The first was that you could just figure there was a policy against most everything and you would be alright.

The second way was to ask an officer. Whatever they tell you takes the blame off of you and puts it on them if they were wrong. A big point here was to make sure you ask an honest officer, one you can trust to step up and say, “Yes, I told him he could do that.” Also, write down who told you what; when they told you (date and time), and where both of you were when he told you. It never hurts to have witnesses to what the officer told you either; write their name down too. You can never be too careful.

Officers will be wrong at times. I hit this often. I would get on an inmate for a policy violation. He would tell me an officer on third watch said it was alright. I would ask the name of the officer. If they wouldn’t tell me, it never happened and the inmate was in trouble.

If they gave me a name, I’d contact that officer and ask them. If they confirmed that they told the inmate it was alright, the inmate was off the hook.

If the officer stated that they never said it, I’d weigh out the credibility of the inmate verses the credibility of the officer.

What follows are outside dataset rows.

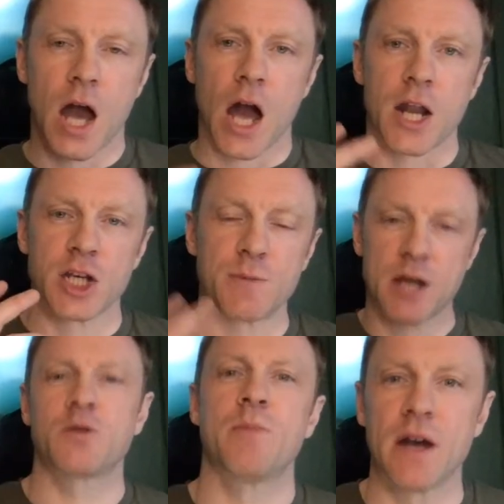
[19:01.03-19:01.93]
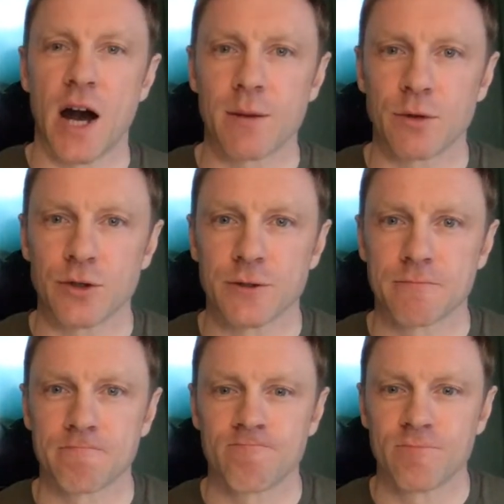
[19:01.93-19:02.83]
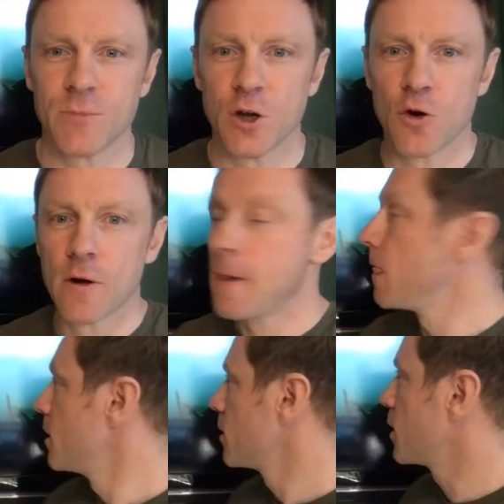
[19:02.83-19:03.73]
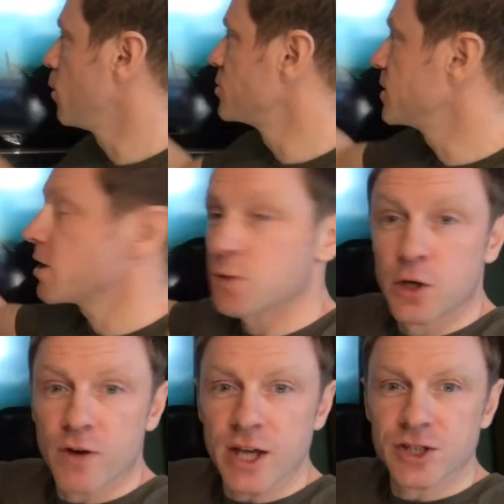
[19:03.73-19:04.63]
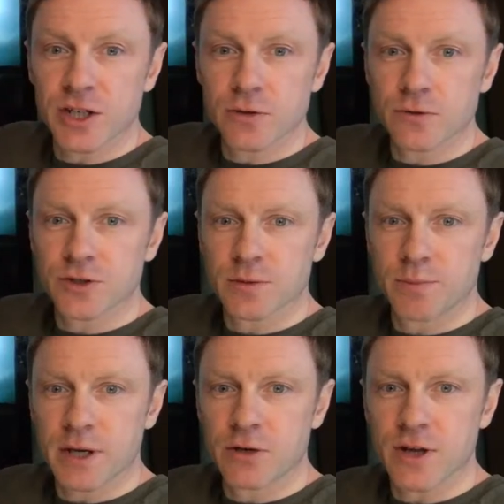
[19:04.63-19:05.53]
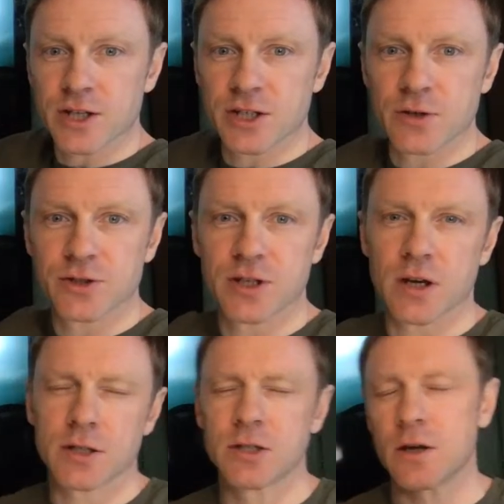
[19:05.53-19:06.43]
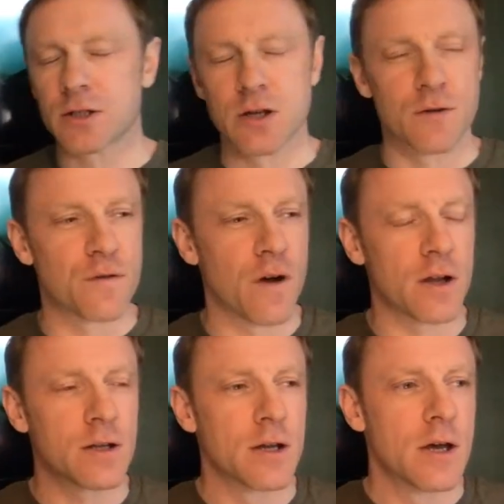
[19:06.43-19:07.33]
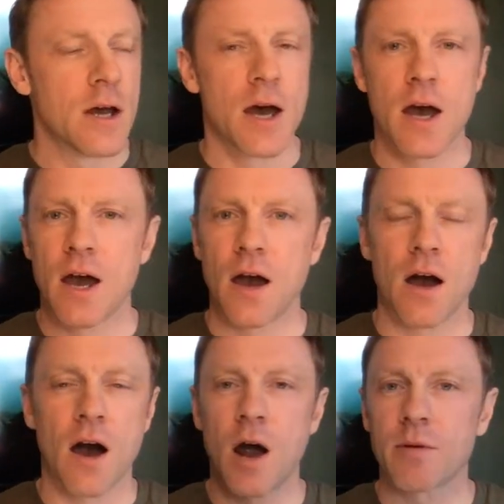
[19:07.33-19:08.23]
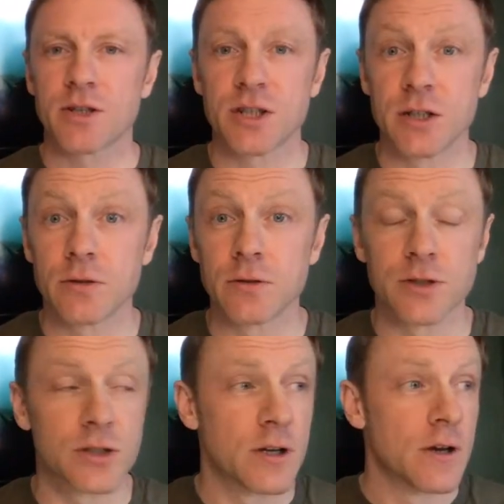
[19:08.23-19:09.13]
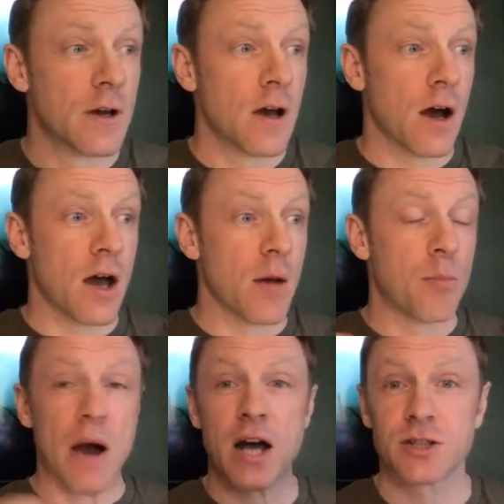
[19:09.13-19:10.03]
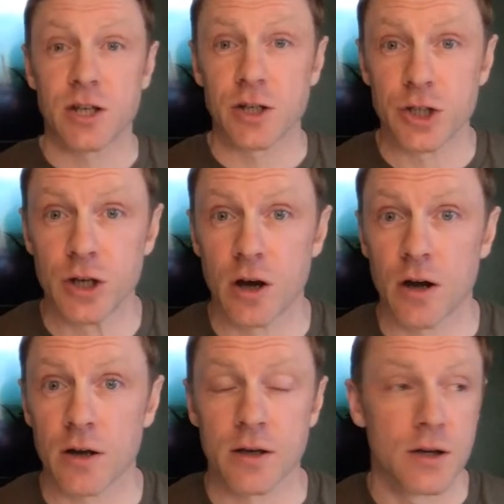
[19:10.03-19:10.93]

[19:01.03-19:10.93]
And especially big animals, you know, close encounters with grey seals, big grey seals here, such good fun, harbour seals, basking shark,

If I determined the officer to be more credible than the inmate, I’d get the inmate for the policy violation and for misrepresentation. Rarely would any inmate ever lie to me about something like this. If they knew me, they would know that I would be checking out their story.

Once in a while, I would find the inmate to be more credible. In a case like this, I would not write up the violation.

The DOC did a good thing with that misrepresentation word. People get angry when you call them a liar. When you say that they misrepresented the facts, they will more readily admit to that, even though it’s the same thing.